* The records:
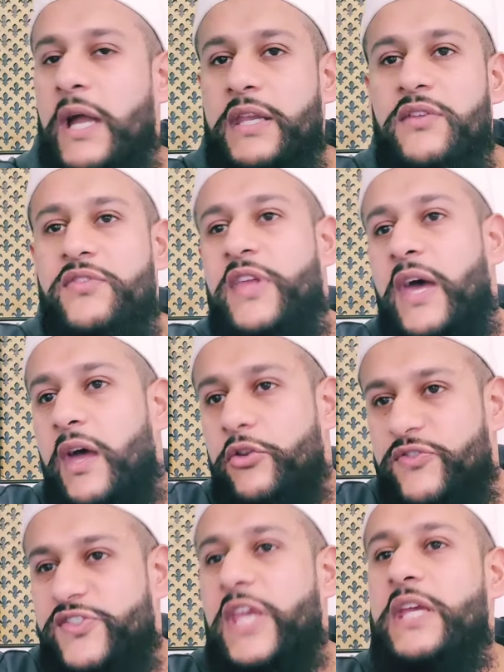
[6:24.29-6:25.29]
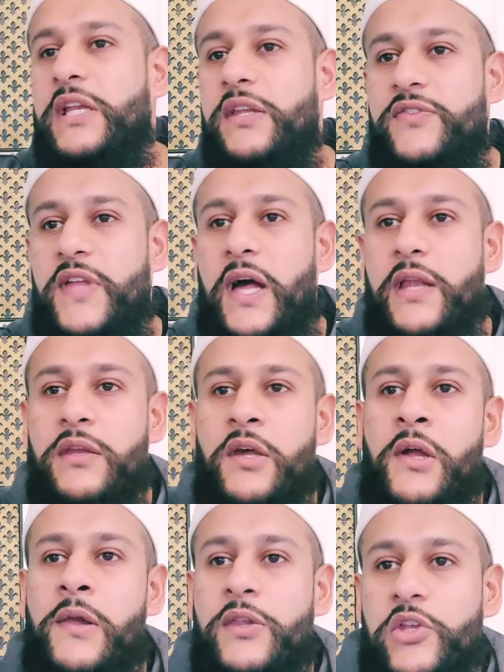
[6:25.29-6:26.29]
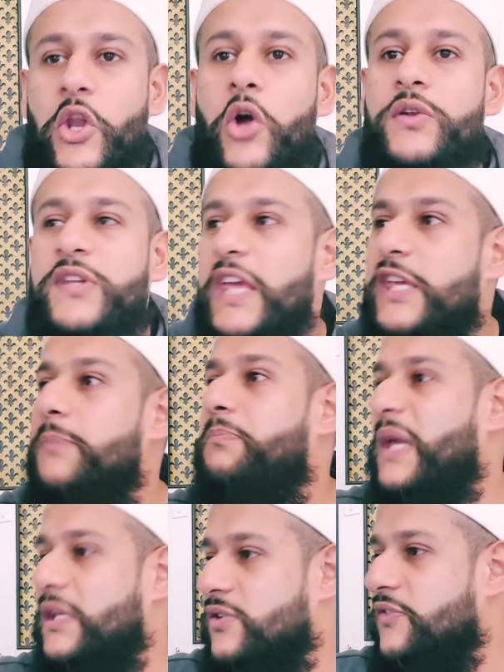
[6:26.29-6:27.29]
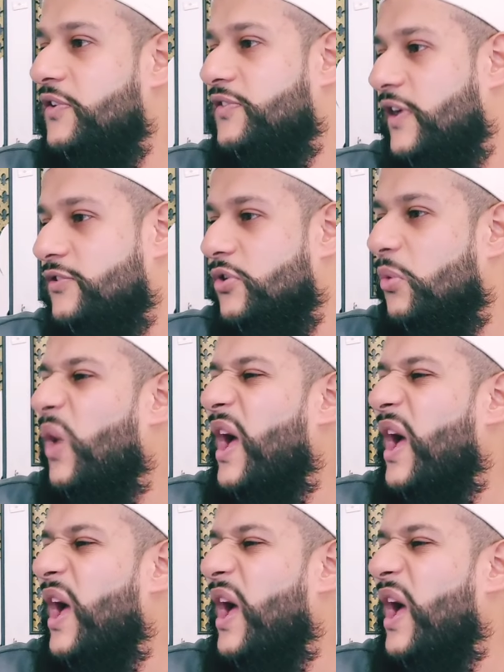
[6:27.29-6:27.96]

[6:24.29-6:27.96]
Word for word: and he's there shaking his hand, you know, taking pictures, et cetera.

* * *

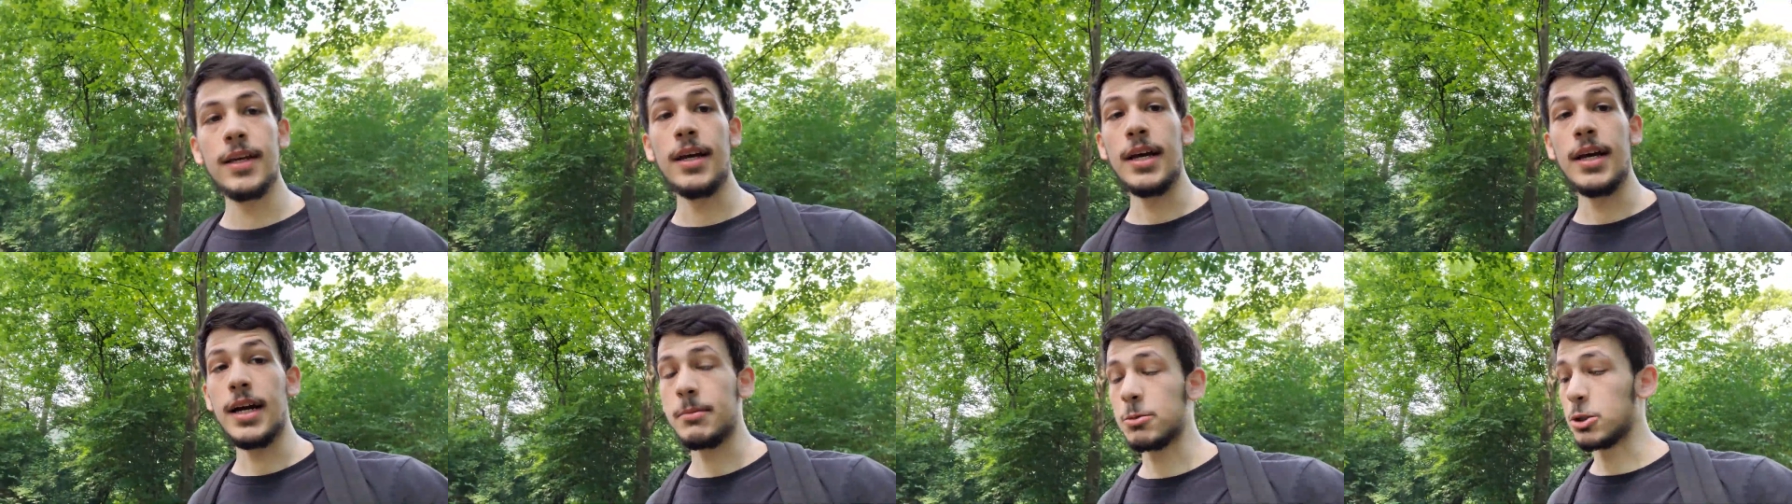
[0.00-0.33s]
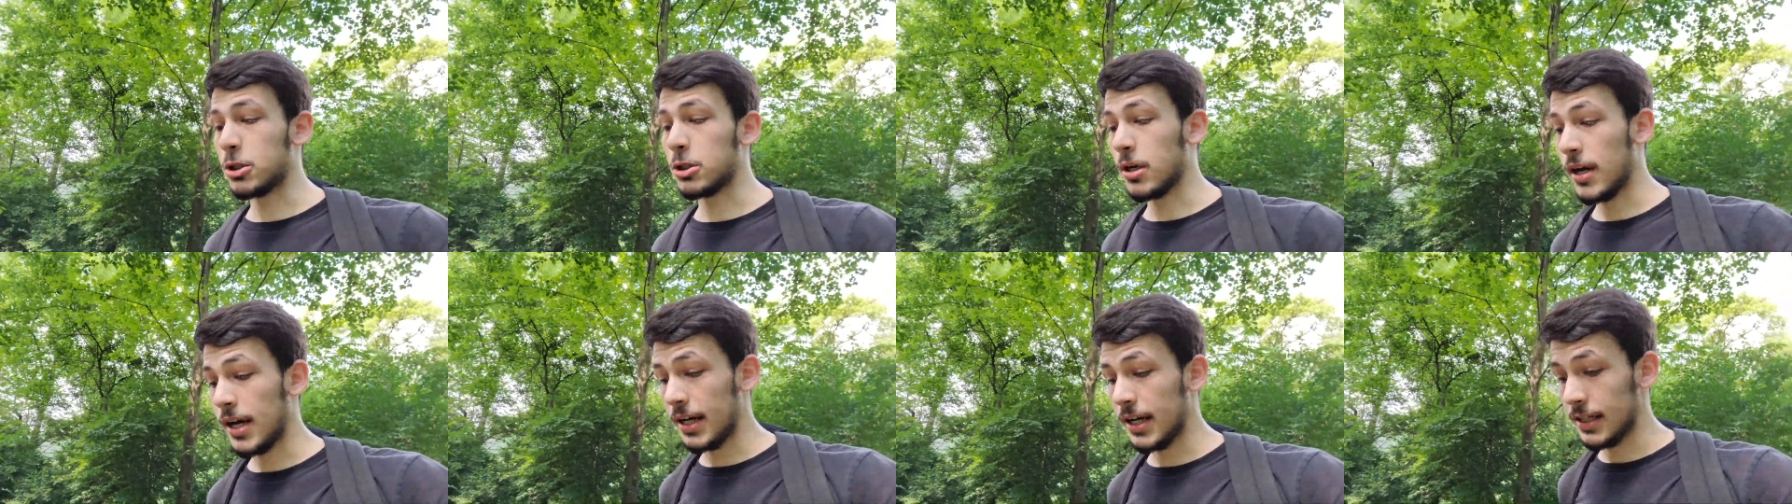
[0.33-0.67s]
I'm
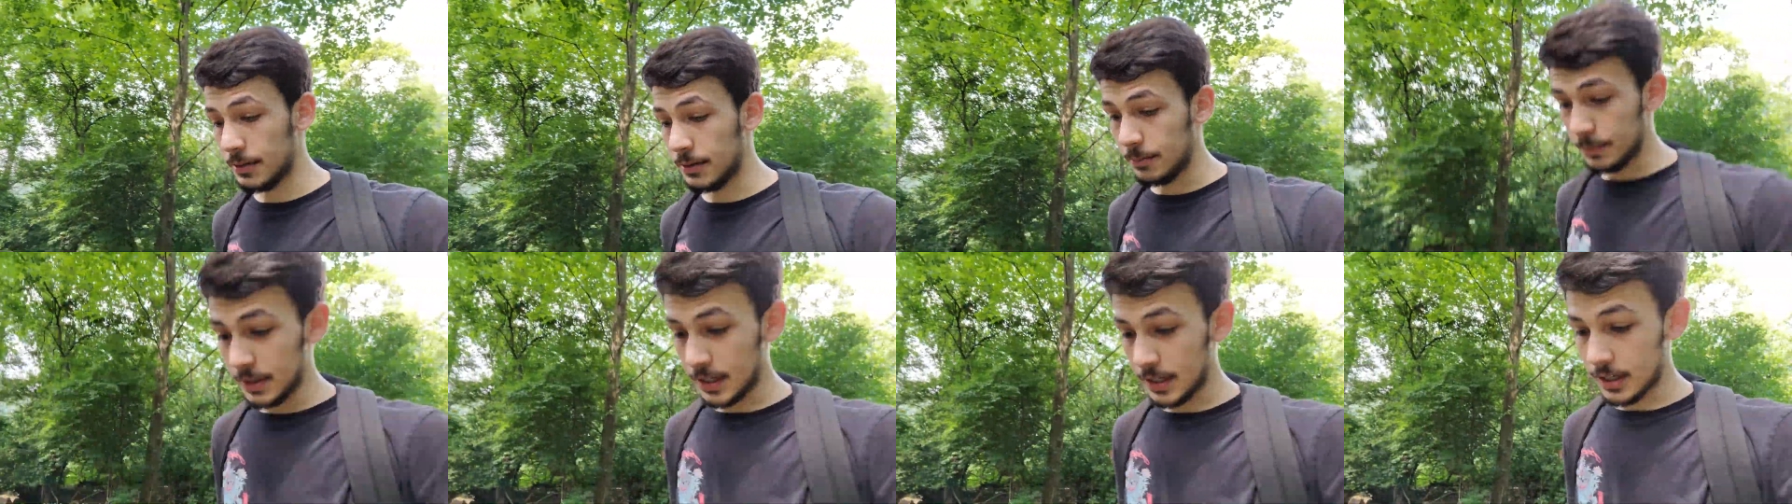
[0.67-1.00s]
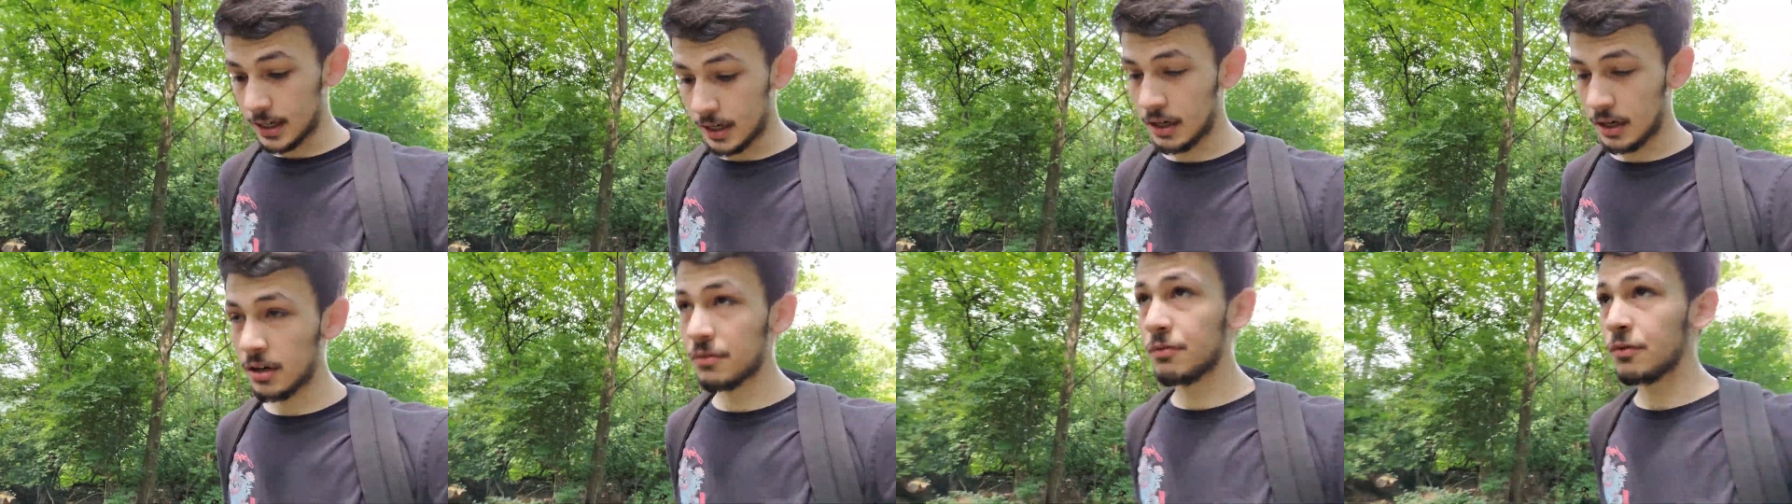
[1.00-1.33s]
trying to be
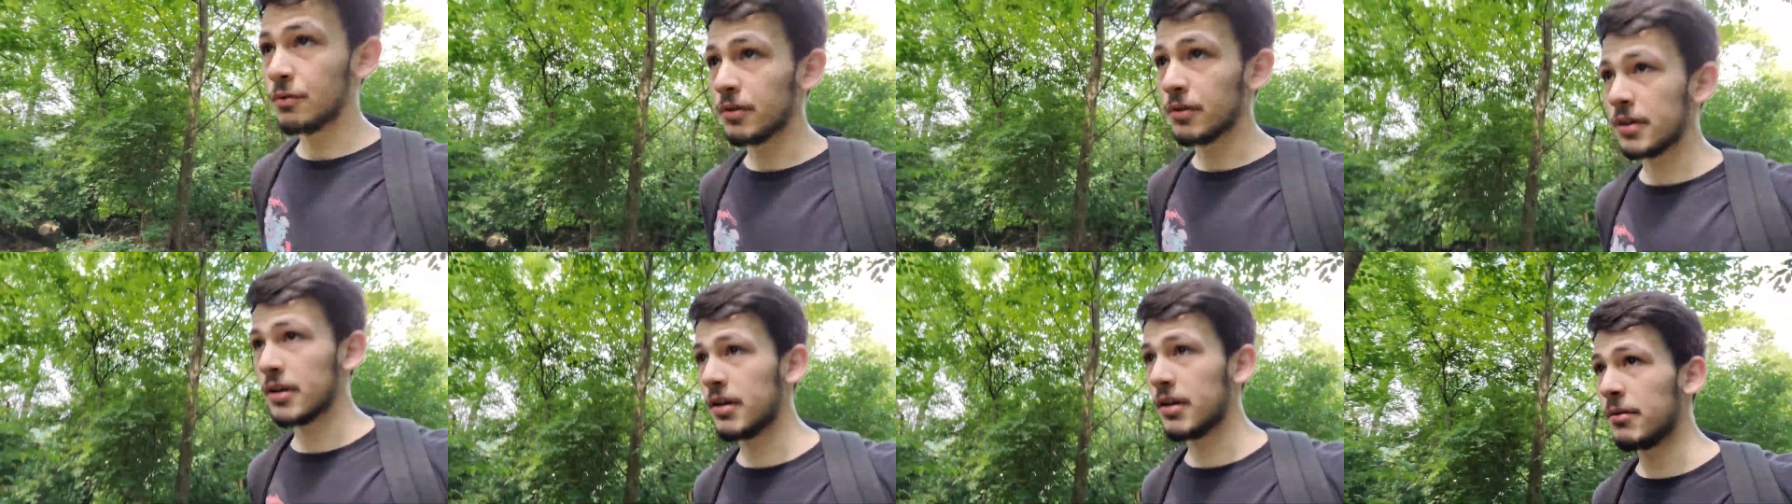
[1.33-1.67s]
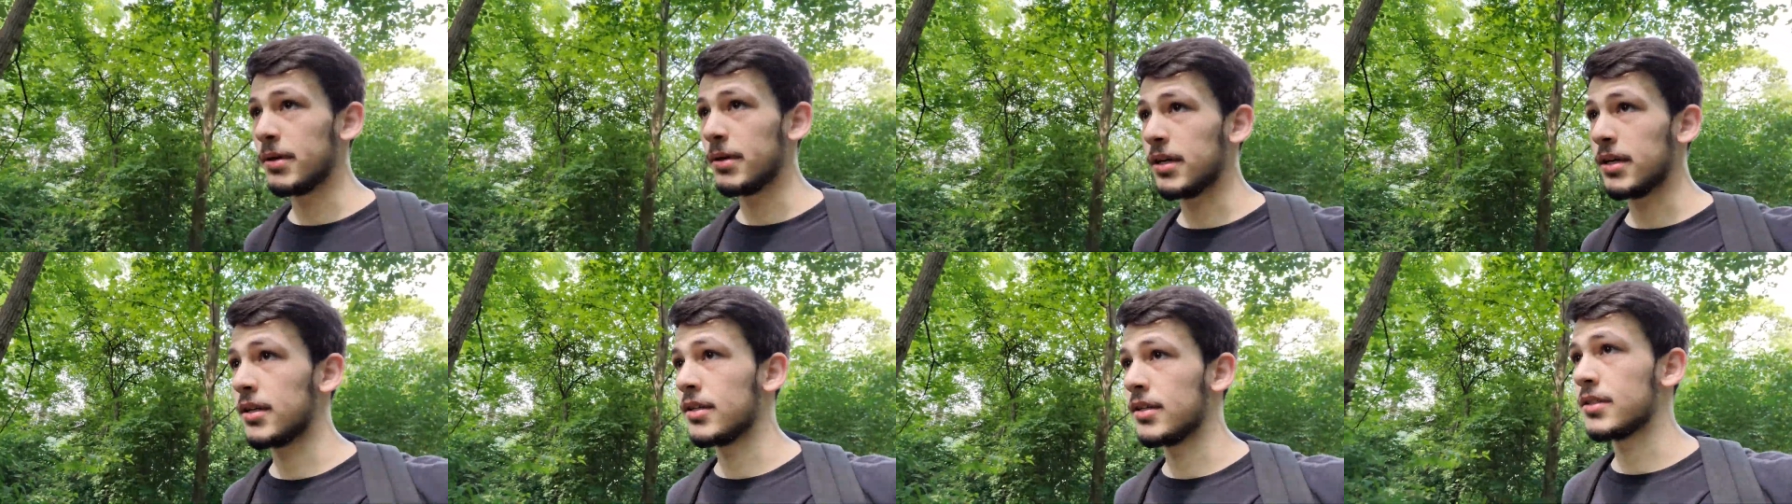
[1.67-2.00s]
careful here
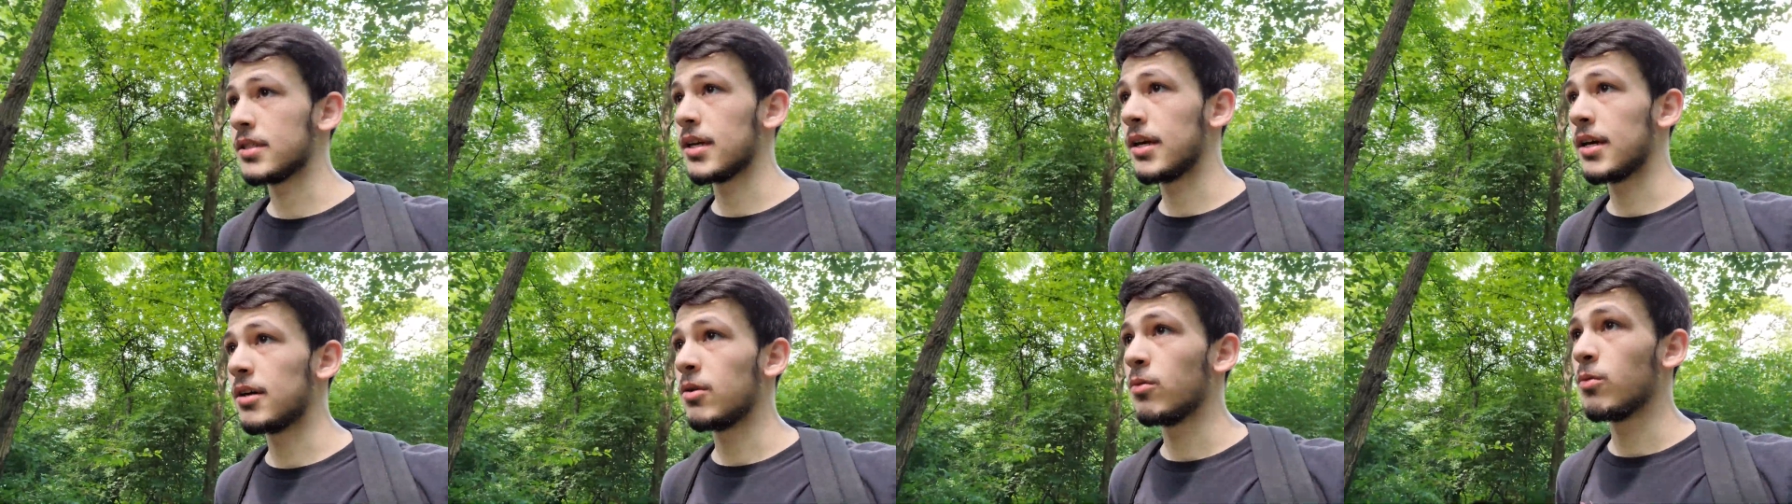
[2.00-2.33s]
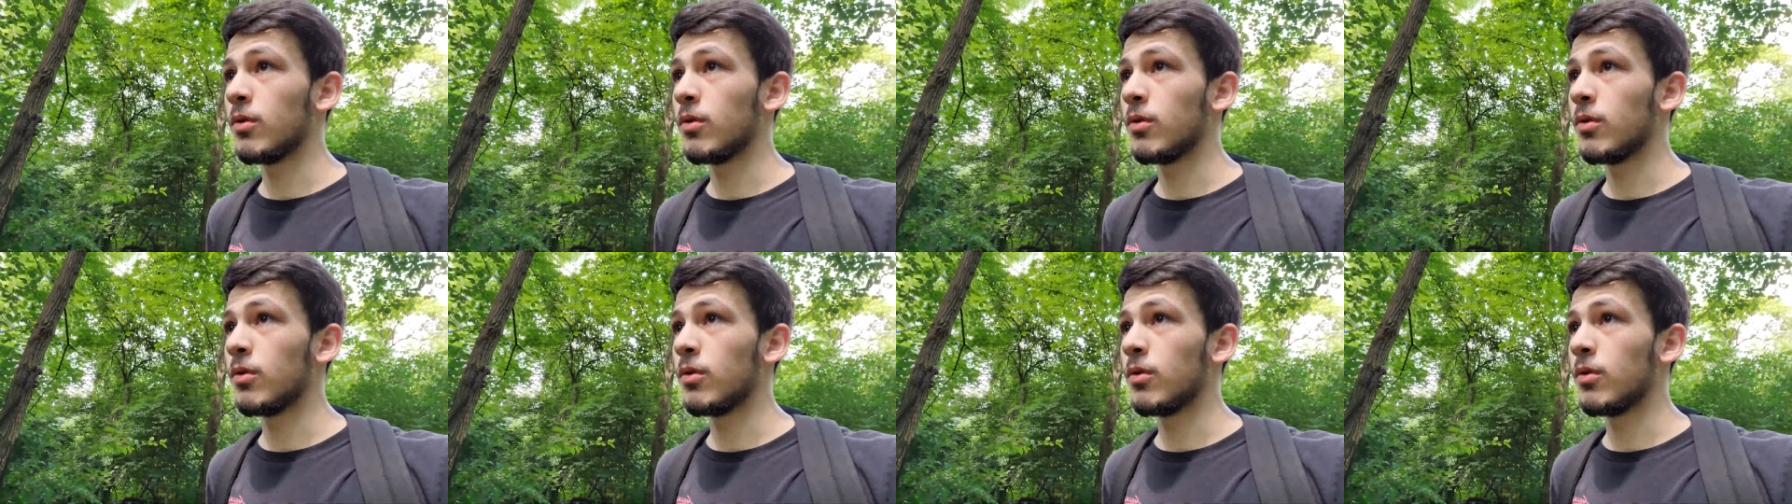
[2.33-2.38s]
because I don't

* Problem details:
Set down exactly the lines above, from the line containing "[6:24.29-6:25.29]" through the line containing "Word for word: and". Skip the pictures.

* Result for this exercise:
[6:24.29-6:25.29]
[6:25.29-6:26.29]
[6:26.29-6:27.29]
[6:27.29-6:27.96]

[6:24.29-6:27.96]
Word for word: and he's there shaking his hand, you know, taking pictures, et cetera.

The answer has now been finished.